After making many changes to the above code, I finally got it right - stupid brackets. After the next reboot, I yet again saw in my syslog:

Jun  6 13:45:08 vps2 network-fix-gateway: md5sum failed on /etc/network/interfaces
Jun  6 13:45:08 vps2 network-fix-gateway: Copied changed /etc/network/interfaces file to /root/upstart/network-fix-gateway/interfaces.original

Yet again I looked in /etc/network/interfaces to see if the file had been changed. For some reason I had been getting the message about interfaces.original and it containing my custom script, but I thought I'd fixed that. I discovered the script must have worked this time because my VPS provider's copy of /etc/network/interfaces was in there .
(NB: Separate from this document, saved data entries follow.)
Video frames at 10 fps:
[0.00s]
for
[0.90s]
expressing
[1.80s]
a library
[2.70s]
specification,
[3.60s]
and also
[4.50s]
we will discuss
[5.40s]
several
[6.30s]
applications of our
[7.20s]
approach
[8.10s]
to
Yeah, the script worked and I still got the error the file had changed - XenVZ fixed their version. A quick check showed:

root@vps2:~# route -n
Kernel IP routing table
Destination     Gateway         Genmask         Flags Metric Ref    Use Iface
78.129.150.4    0.0.0.0         255.255.255.255 UH    0      0        0 eth0
0.0.0.0         78.129.150.4    0.0.0.0         UG    0      0        0 eth0

A quick md5sum /etc/network/interfaces > interfaces.md5sum, and a initctl start network-fix-gateway, and voila:

Jun  6 13:52:15 vps2 network-fix-gateway: Custom /etc/network/interfaces file installed.

So, I got my final solution when it was too late. Not that it is a major disaster them fixing it, I achieved the bonus goal points.